真実の愛を見つけたとおっしゃるので

あんど もあ

文字の大きさ
2 / 4

政略結婚と思っていたので

しおりを挟む
 彼女に気付いたのは、貴族学院の入学式だった。

 護衛から
「新入生に気を付けてください」
と言われて周りを見渡すと、誰の事を言っているのか一目瞭然な程に私を見ている少女がいた。
 薄茶色の髪をしたその子は、「信じられない」と言わんばかりに目を見開いて、口が半分開いている。腹に一物ある人間の態度では無いとは思うが、念のため警戒しよう。

 その後、すぐに複数の友人から報告が入った。
「マジ王子様とお姫様見た!」「信じられない! まるで生きる宝石、動くお人形!」「お二人が尊い…。尊過ぎて後光がまぶしい!」「貴族学院に入って良かった~!」と、大騒ぎしている女生徒がいると。

 “お二人”とは、私の婚約者のクラウディアも含んでいるのだろう。
 私とクラウディアは、護衛の関係でいつも一緒にいる。私たちが動く時は、私たちと二人の護衛とクラウディアの侍女という大所帯だ。いくら望んでも、あの少女が近づくすべは無いだろう。



 私は、国に五家ある公爵家の次男・アンドリュー。容姿も頭脳もそこそこ優秀らしく、大人の受けがいい子供だった。
 八歳になったころ、親が他の公爵夫妻と娘が来週我が家に来るから仲良くしなさい、と言った。
 政略結婚のための見合いだな。まあ貴族なら仕方ないか。と思った私はかなりこまっしゃくれた子供ガキだった。

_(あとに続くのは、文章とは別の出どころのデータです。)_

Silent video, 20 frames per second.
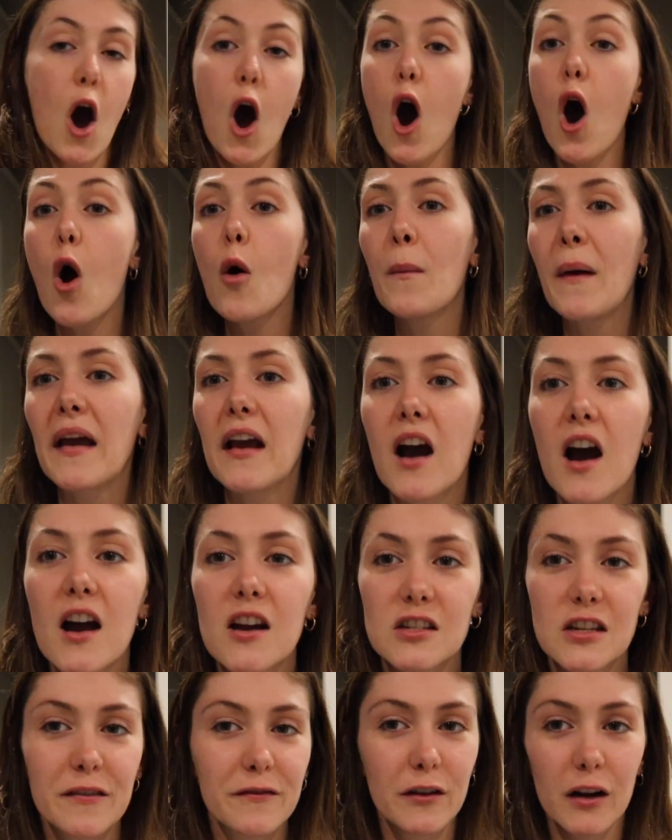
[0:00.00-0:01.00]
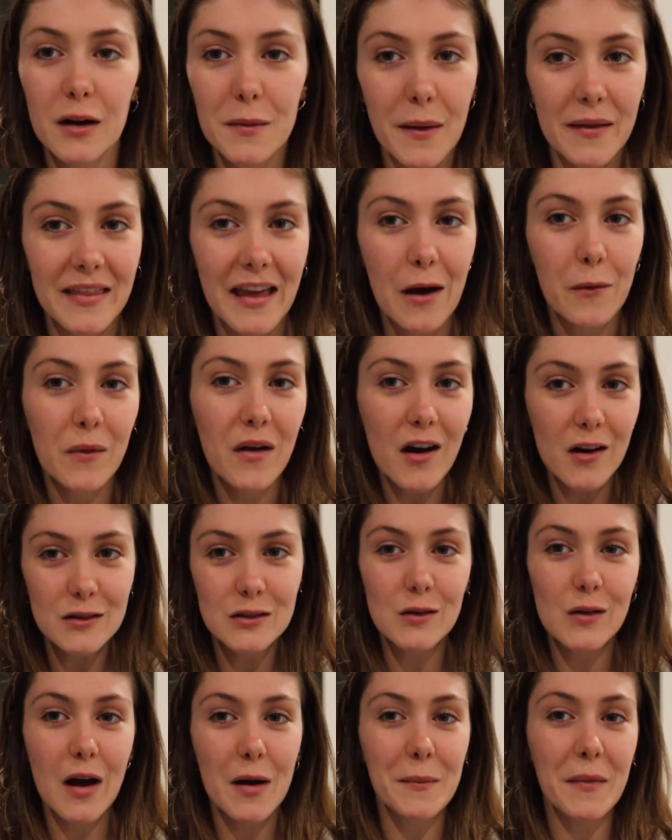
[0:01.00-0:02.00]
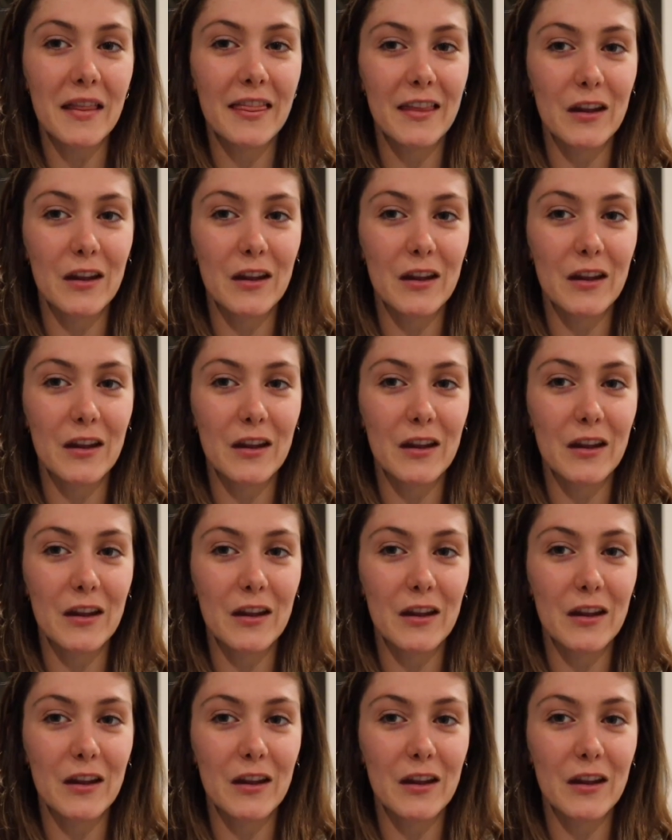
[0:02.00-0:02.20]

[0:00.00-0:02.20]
Oh my gosh, I forgot about that. We also got my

 やって来たクラウディア嬢は、本当に可愛らしかった。
 兄様としか遊んだ事が無い私はかなりギクシャクしていたが、親たちは二人の婚約を決めて、私は喜んだ。両家の共同事業を確実なものにするための、クラウディアの意思は関係無い政略だと分かっていても。

 時は流れ、15歳となった私たちは貴族学院に入学した。二人の仲は、「気が合う友人」くらいまでは進展した…と思う。

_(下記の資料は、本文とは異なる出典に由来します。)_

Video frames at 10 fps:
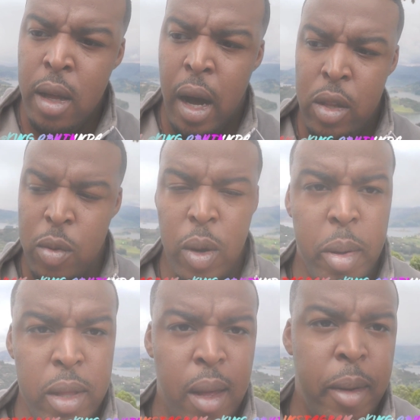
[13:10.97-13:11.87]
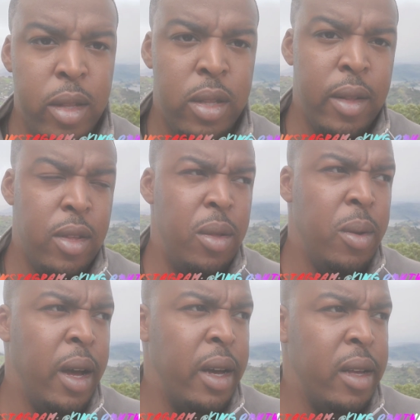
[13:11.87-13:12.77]
I just want to put that message out to
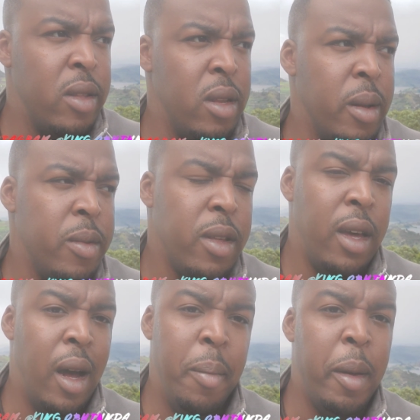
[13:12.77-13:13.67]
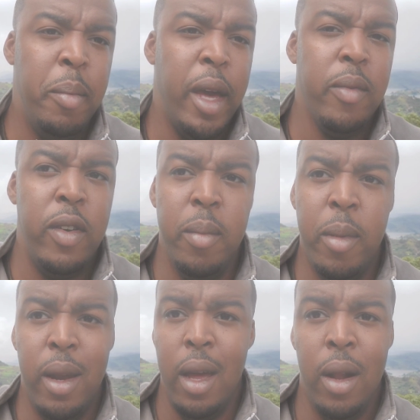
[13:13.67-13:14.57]
you guys. You know what I'm saying? I'm not begging for your
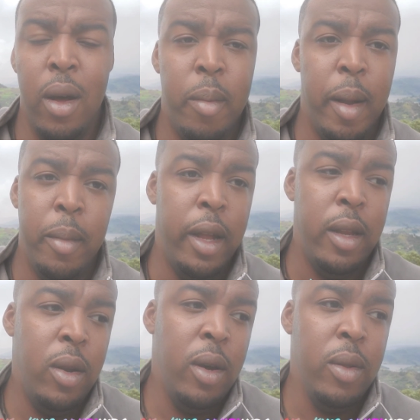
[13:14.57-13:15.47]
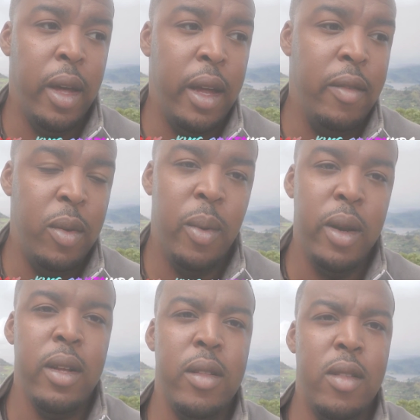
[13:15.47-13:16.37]
money at all, but I'm letting you know that if you
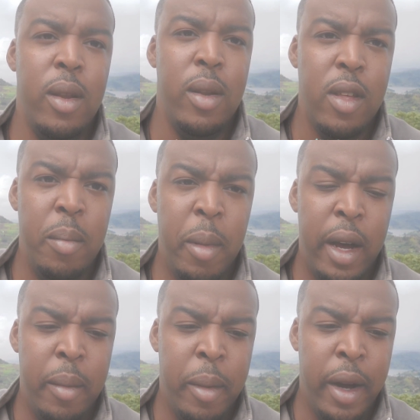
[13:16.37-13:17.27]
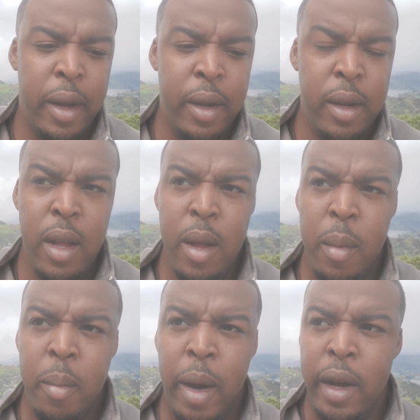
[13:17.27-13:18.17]
want to continue to see my
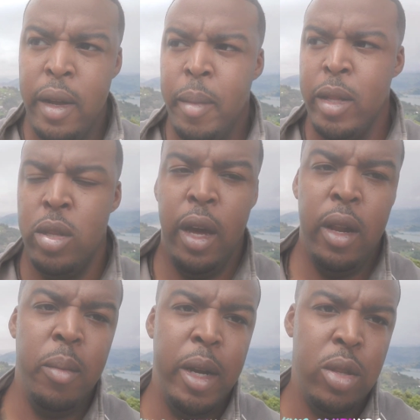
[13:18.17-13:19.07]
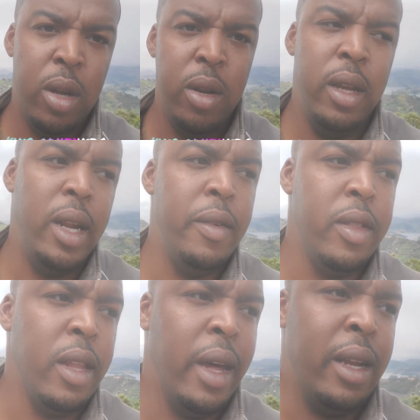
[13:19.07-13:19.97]
channel, my journey, and
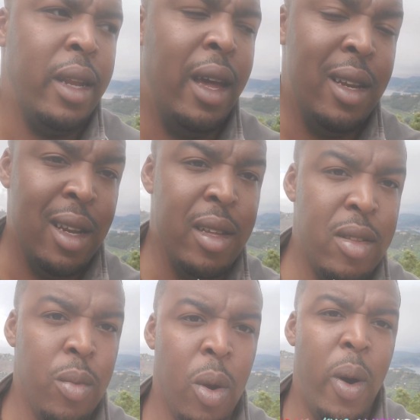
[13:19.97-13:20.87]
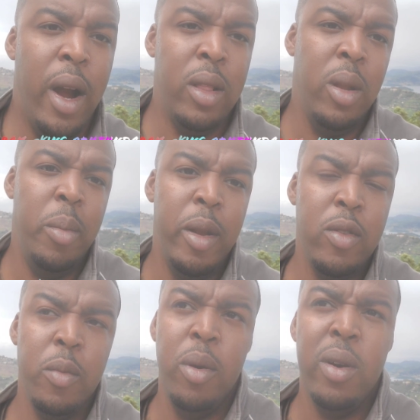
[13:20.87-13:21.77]
everything like that, it does require a little bit of
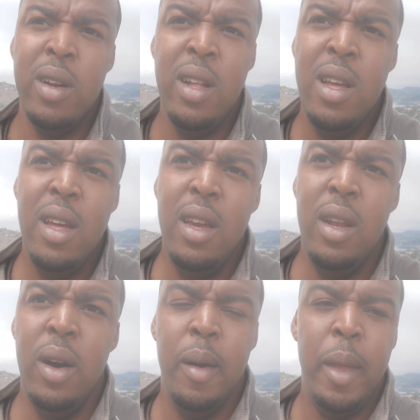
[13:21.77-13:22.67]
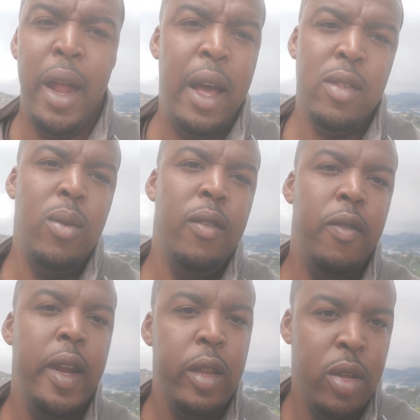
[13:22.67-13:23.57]
support. You know, I'm not asking you to
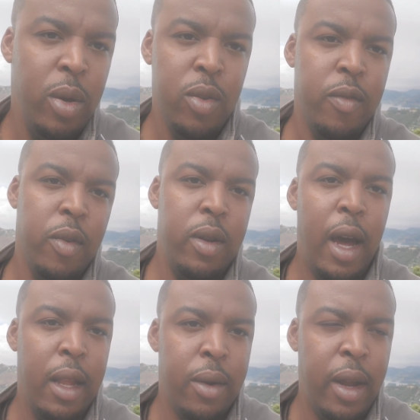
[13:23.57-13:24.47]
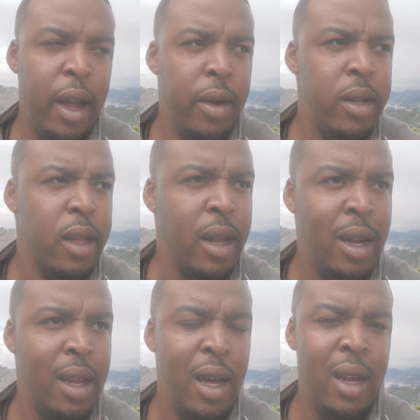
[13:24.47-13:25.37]
feed the children for $1 a day or anything
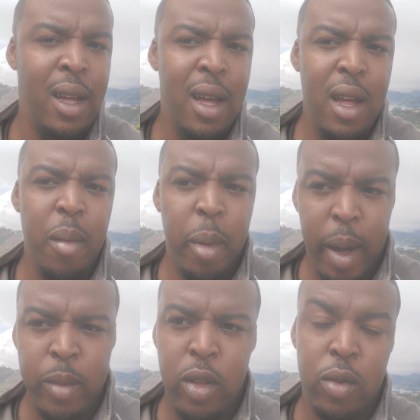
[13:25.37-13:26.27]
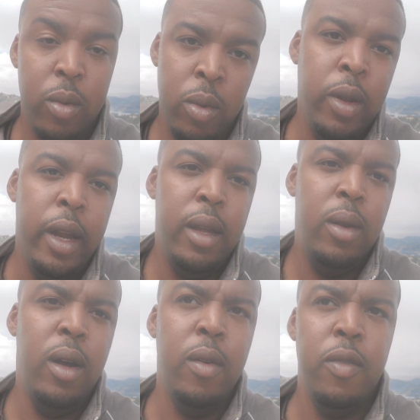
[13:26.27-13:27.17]
like that, but I'm just letting you
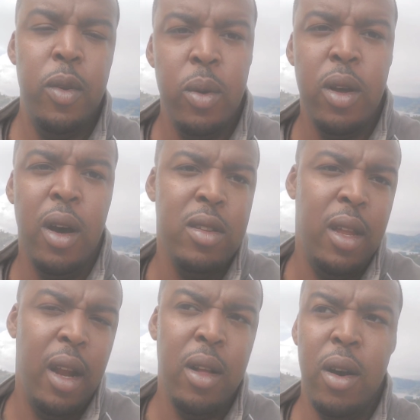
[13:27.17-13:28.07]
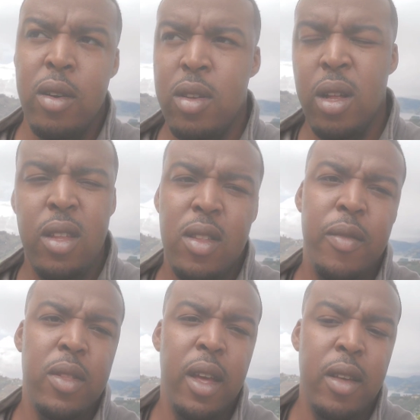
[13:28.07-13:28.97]
know, fuel costs, data costs, all these
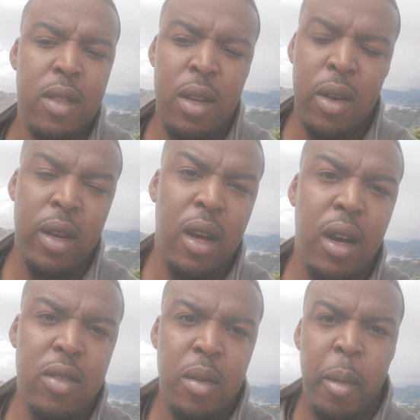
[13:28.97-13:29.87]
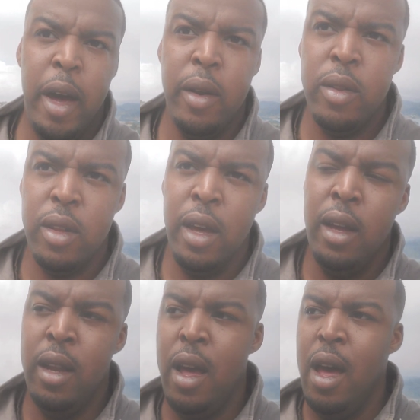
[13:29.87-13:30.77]
different things, you know, it costs, it matters.
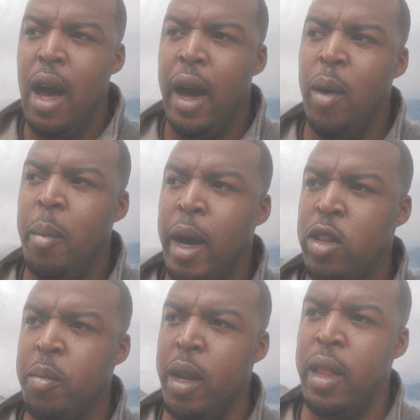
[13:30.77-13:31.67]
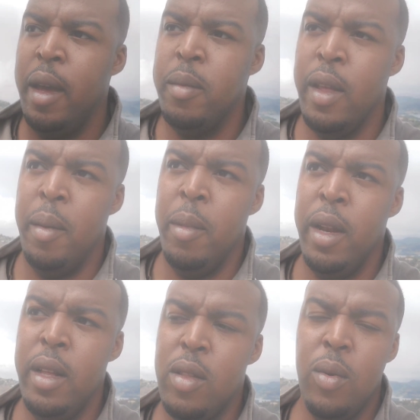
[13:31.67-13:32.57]
And I don't mind spending that
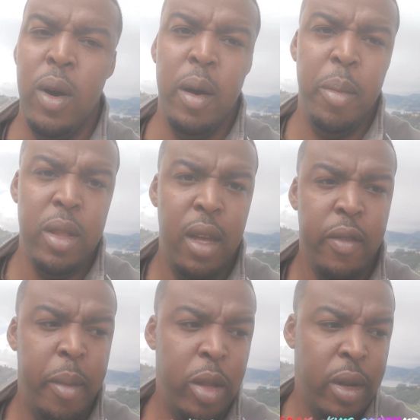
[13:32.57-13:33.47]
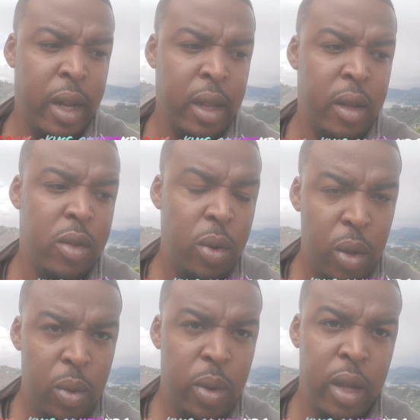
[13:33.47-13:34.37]
money to put the information out there to
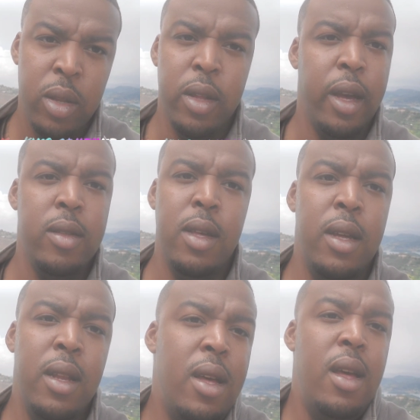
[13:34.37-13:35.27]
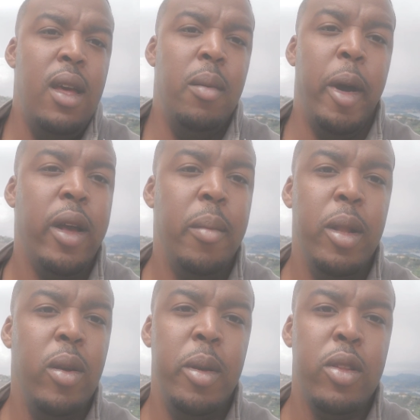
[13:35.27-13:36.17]
you. It's just, like I said, it might come a
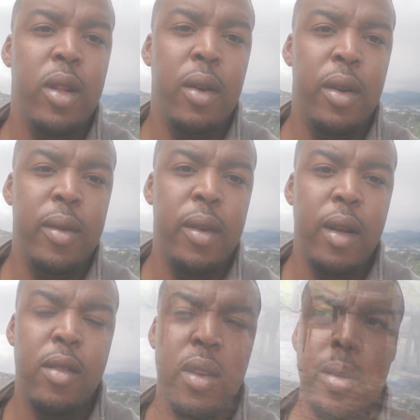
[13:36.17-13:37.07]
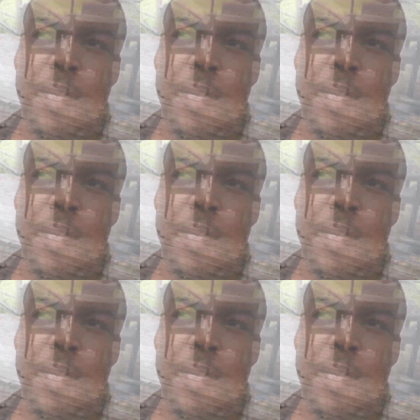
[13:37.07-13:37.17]
little bit slower, that's all.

 そんな私たちを熱い目で見ているのが、くだんの薄茶色の髪のレイチェル・レーモン男爵令嬢。入学式からしばらく経つが、近付こうという気配は無く、ひたすら見ている。
 私が階段でクラウディアをエスコートしている時など、嬉しさが満ち溢れた目でプルプルしているが大丈夫なのか。

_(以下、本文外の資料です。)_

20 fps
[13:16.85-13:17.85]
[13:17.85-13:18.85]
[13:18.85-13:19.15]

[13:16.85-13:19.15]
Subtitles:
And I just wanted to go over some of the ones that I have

 ある日、昼食後の食堂でいつものように給仕の持って来た紅茶にクラウディアがレモンを入れて渡してくれると、窓の外が騒がしくなった。
 どうやら、中庭に先日の統一テストの成績優秀者が張り出されたようだ。
 ガヤガヤとした声の中で「レイチェルが好きなお二人の名前が無いんじゃない?」と言うのが聞こえた。
 「お二人」が自分たちの事だと気付くが、その口ぶりは私たちをおとしめてるのでは無く、単にレイチェルをからかっているのが分かる。

「当ったり前じゃない!」
 彼女は怒ったようだ。
「成績優秀者は卒業時に城の文官試験の推薦状が貰えるのよ! 試験を受ける必要の無いお二人が順位に割り込むような事をするわけ無いじゃない!」

 ……驚いた。

 卒業時に、未だにコネと家柄がものを言う文官試験の推薦状が成績優秀者十名に渡される。私のせいで推薦状が必要な者が11位にならぬ様、答案用紙に空欄を作ったのだが、まさか推察されるとは。
 驚いてるクラウディアの様子から、彼女も同じ事をしていたようだ。本当に私たちは気が合う。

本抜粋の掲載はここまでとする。